▶ **Goal of the exercise**
Transcribe each entry exactly; skip the images.

▶ **Records for the exercise**
------------
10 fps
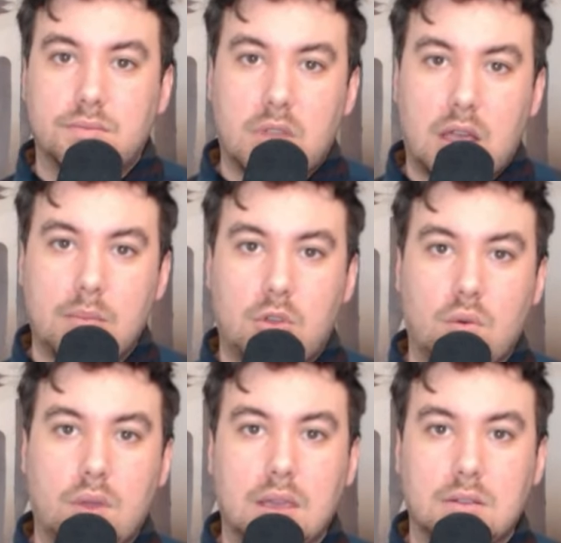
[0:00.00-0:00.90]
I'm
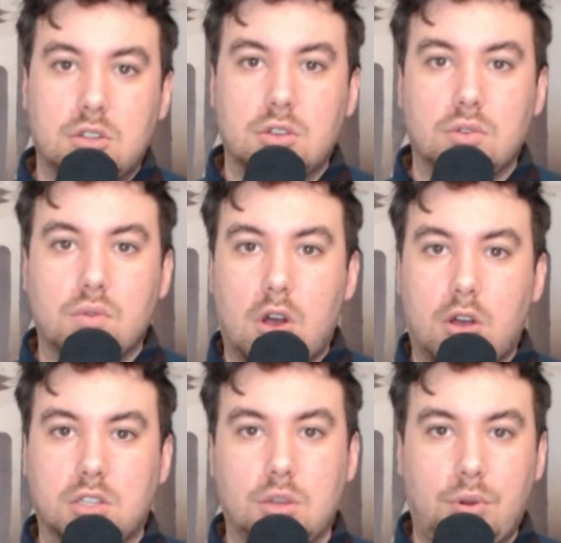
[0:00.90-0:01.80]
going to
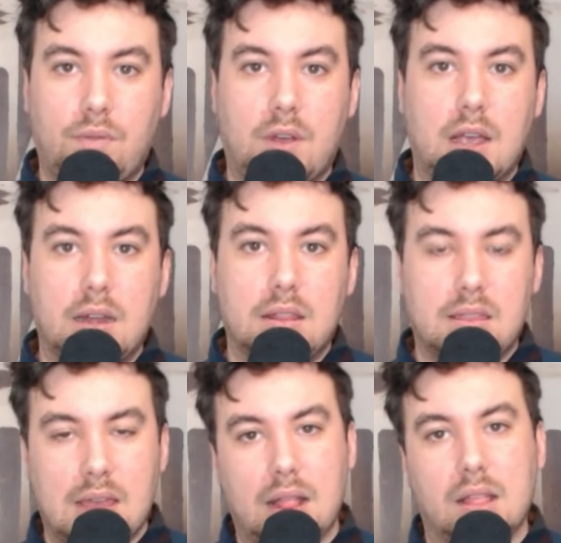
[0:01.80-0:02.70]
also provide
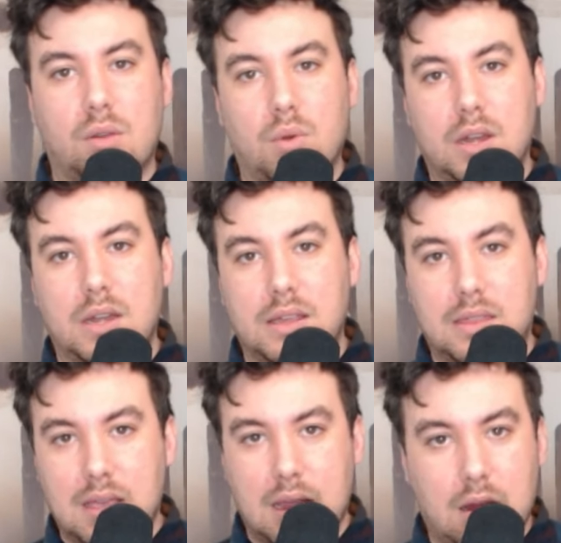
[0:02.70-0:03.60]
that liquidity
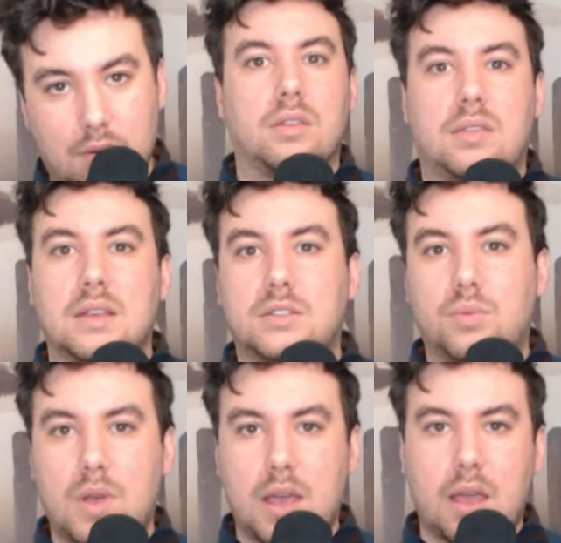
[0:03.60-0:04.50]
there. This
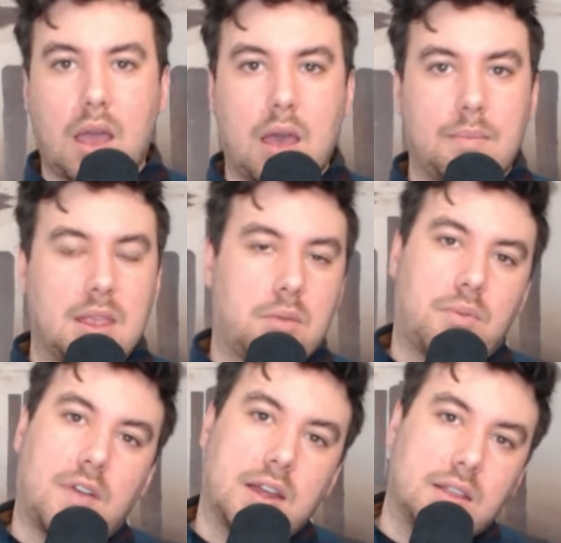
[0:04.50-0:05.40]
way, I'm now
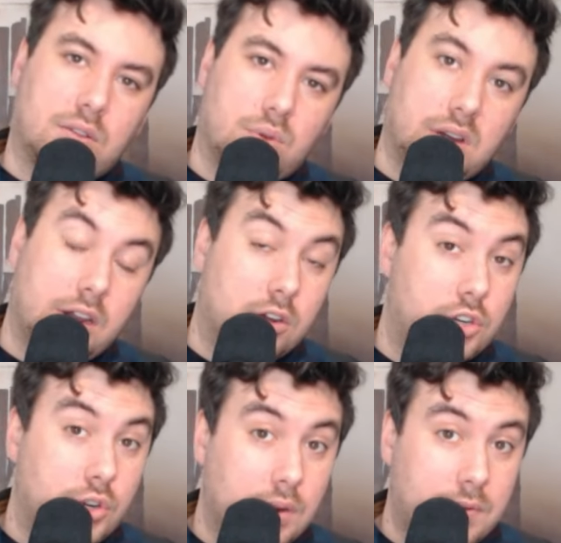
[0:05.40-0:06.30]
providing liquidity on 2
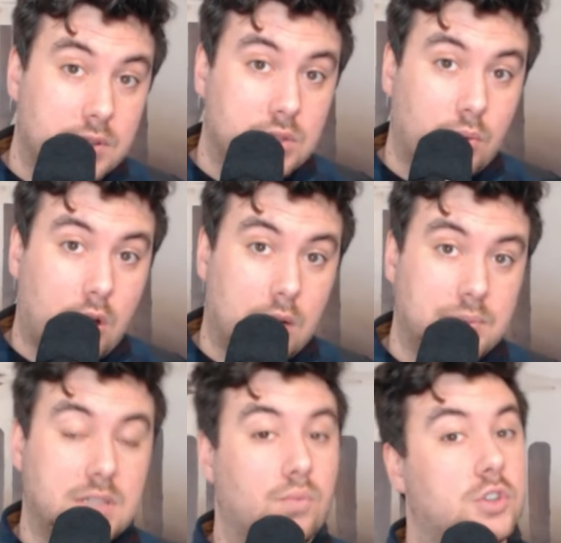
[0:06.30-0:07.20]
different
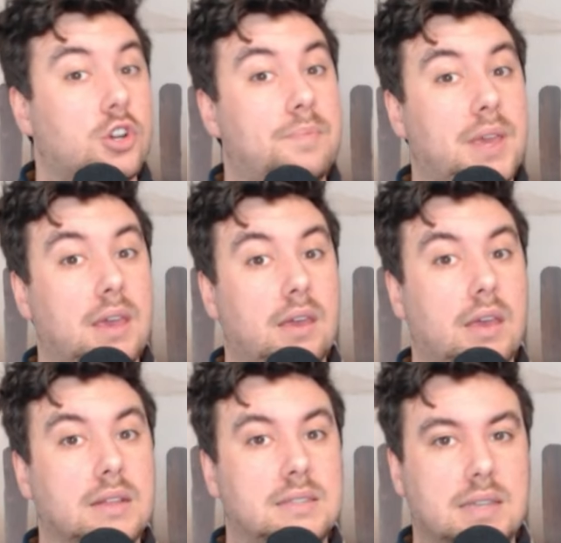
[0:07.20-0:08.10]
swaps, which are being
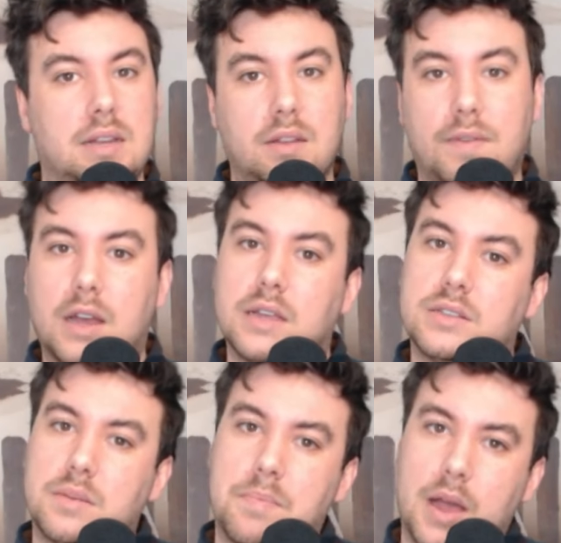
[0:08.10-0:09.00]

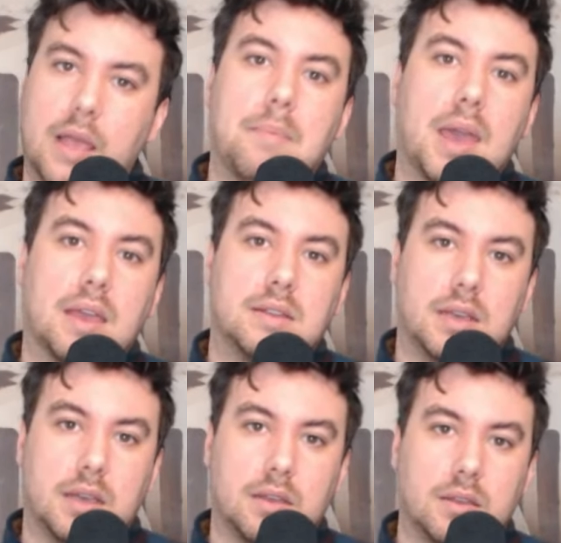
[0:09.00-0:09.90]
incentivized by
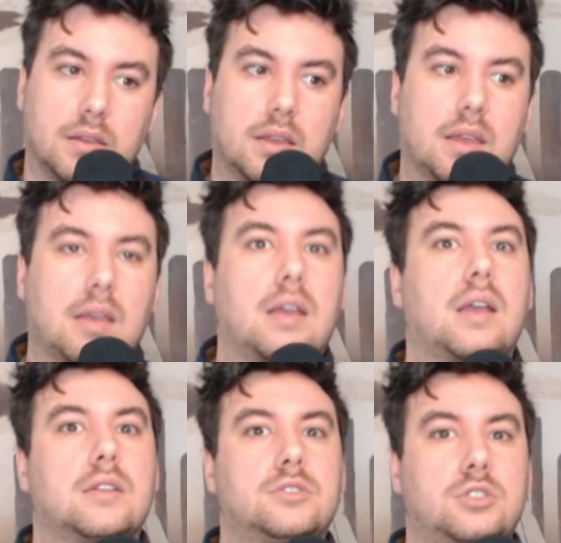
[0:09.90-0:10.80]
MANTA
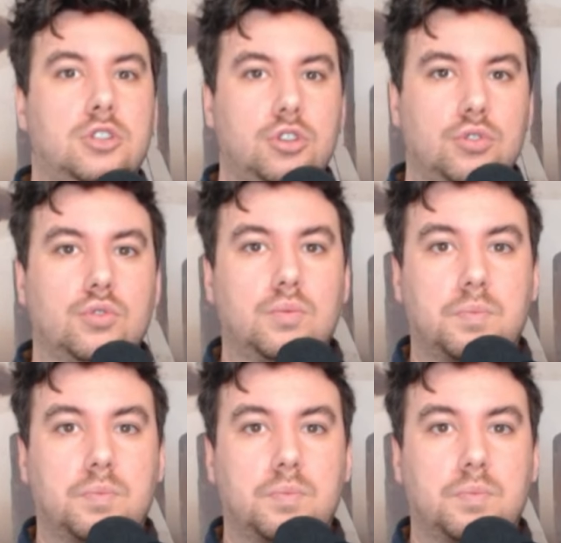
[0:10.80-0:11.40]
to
------------
▶ **Result of this exercise**
10 fps
[0:00.00-0:00.90]
I'm
[0:00.90-0:01.80]
going to
[0:01.80-0:02.70]
also provide
[0:02.70-0:03.60]
that liquidity
[0:03.60-0:04.50]
there. This
[0:04.50-0:05.40]
way, I'm now
[0:05.40-0:06.30]
providing liquidity on 2
[0:06.30-0:07.20]
different
[0:07.20-0:08.10]
swaps, which are being
[0:08.10-0:09.00]

[0:09.00-0:09.90]
incentivized by
[0:09.90-0:10.80]
MANTA
[0:10.80-0:11.40]
to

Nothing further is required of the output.